Question/Issue:
Hello, new user here. This platform looks amazing. I’ve trained an audio classification model with two simple keywords “lumos” (for turn on LED) and “nox” (for turn off LED). I’m deploying to an Arduino Nano 33 BLE Sense.
These Arduinos only have 256KB of RAM. Despite being listed in the documentation and specifically including examples when deploying to “Arduino Library” target, I can’t get any useful combination of classification accuracy combined with continuous (overlapping slices) audio monitoring.
Using the “nano_ble33_sense_microphone_continuous” sketch example, I haven’t been able to set EI_CLASSIFIER_SLICES_PER_MODEL_WINDOW
above a value of 1
without running into the error:
Error sample buffer overrun. Decrease the number of slices per model window (EI_CLASSIFIER_SLICES_PER_MODEL_WINDOW)

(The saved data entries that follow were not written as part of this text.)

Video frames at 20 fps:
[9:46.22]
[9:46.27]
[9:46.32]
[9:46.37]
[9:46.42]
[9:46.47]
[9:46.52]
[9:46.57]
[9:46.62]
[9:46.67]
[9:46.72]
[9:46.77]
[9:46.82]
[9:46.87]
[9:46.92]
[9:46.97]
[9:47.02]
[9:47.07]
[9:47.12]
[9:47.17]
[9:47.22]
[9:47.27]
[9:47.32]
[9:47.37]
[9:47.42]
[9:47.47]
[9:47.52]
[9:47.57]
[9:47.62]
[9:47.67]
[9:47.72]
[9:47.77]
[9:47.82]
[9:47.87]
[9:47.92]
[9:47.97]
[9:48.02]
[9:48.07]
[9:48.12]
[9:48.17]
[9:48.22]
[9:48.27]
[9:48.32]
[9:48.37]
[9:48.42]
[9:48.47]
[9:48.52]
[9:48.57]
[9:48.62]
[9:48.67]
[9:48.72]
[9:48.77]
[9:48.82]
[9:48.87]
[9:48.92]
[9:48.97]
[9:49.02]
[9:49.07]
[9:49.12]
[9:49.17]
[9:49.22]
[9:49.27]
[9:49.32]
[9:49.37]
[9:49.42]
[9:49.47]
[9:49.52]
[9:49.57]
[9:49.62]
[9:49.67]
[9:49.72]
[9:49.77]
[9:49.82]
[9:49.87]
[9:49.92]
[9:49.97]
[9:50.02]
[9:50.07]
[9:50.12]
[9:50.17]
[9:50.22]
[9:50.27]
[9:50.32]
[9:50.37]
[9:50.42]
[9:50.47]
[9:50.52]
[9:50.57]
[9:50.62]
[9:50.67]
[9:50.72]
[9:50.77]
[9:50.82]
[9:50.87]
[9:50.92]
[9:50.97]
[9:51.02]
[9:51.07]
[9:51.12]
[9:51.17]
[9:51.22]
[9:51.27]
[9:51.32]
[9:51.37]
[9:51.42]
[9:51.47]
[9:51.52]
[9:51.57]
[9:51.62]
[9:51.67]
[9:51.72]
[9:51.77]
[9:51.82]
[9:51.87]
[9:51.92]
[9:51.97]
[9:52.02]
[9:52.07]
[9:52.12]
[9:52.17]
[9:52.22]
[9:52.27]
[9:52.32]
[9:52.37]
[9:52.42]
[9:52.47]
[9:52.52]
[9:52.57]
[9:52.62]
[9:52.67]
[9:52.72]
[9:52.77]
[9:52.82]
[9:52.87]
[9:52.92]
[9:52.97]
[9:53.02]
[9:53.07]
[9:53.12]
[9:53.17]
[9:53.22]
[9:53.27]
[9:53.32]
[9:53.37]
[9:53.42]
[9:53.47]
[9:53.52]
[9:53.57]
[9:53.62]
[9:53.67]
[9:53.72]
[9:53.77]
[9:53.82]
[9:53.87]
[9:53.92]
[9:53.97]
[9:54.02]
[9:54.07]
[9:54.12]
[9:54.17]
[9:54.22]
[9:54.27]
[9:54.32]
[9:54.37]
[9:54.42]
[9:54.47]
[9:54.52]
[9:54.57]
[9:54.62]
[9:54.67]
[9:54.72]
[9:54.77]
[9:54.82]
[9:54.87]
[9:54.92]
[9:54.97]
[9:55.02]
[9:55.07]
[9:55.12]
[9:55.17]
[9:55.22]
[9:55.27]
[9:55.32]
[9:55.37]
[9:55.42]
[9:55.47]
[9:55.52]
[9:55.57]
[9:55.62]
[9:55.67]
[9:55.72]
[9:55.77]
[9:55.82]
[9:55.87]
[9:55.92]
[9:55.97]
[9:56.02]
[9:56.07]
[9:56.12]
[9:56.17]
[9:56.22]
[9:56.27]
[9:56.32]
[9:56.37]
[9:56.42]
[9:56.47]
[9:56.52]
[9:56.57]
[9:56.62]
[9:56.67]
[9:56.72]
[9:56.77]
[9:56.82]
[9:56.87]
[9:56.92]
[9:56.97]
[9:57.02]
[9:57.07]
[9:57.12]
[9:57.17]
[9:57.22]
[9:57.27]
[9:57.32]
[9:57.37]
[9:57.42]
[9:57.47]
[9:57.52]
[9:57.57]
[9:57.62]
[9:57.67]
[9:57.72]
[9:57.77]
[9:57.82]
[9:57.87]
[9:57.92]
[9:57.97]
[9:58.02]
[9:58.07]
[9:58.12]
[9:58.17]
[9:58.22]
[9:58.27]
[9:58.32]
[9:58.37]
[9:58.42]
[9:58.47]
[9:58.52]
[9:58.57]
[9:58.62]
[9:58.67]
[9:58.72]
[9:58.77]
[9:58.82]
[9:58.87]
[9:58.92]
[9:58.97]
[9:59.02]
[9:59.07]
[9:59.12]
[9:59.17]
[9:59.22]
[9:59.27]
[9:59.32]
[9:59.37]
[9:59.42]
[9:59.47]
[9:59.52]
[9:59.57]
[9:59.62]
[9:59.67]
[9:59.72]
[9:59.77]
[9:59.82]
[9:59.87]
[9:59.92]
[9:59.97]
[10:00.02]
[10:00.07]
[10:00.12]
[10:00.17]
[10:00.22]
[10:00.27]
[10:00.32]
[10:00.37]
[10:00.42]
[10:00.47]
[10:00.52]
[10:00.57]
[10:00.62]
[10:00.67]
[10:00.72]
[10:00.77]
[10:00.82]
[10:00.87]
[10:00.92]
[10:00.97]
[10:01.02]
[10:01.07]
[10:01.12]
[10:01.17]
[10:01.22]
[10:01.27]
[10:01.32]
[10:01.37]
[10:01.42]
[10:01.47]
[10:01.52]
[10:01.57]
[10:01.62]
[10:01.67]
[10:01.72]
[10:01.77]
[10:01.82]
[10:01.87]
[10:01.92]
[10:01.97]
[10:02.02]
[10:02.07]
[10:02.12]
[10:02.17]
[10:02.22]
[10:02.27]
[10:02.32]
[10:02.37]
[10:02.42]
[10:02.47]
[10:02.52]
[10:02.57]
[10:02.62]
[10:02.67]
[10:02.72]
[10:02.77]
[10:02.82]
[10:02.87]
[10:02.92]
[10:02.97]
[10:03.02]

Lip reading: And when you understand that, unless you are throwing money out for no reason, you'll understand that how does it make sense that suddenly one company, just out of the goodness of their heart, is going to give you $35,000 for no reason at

I’ve tried reducing my window size down. It seems like a window size of ~300ms will allow a EI_CLASSIFIER_SLICES_PER_MODEL_WINDOW
value of 2, but then my classification accuracy plummets to 40%. Seems like I’d be better off using sequential samples at that point.
So my overall question is this, is it really practical to use a Arduino Nano 33 BLE Sense to do continuous audio classification with more than one slice? Seems like they might not have enough memory for this to really be useful.
Project ID:
361892
Context/Use case:
Continuous keyword audio classification on Arduino Nano 33 BLE Sense.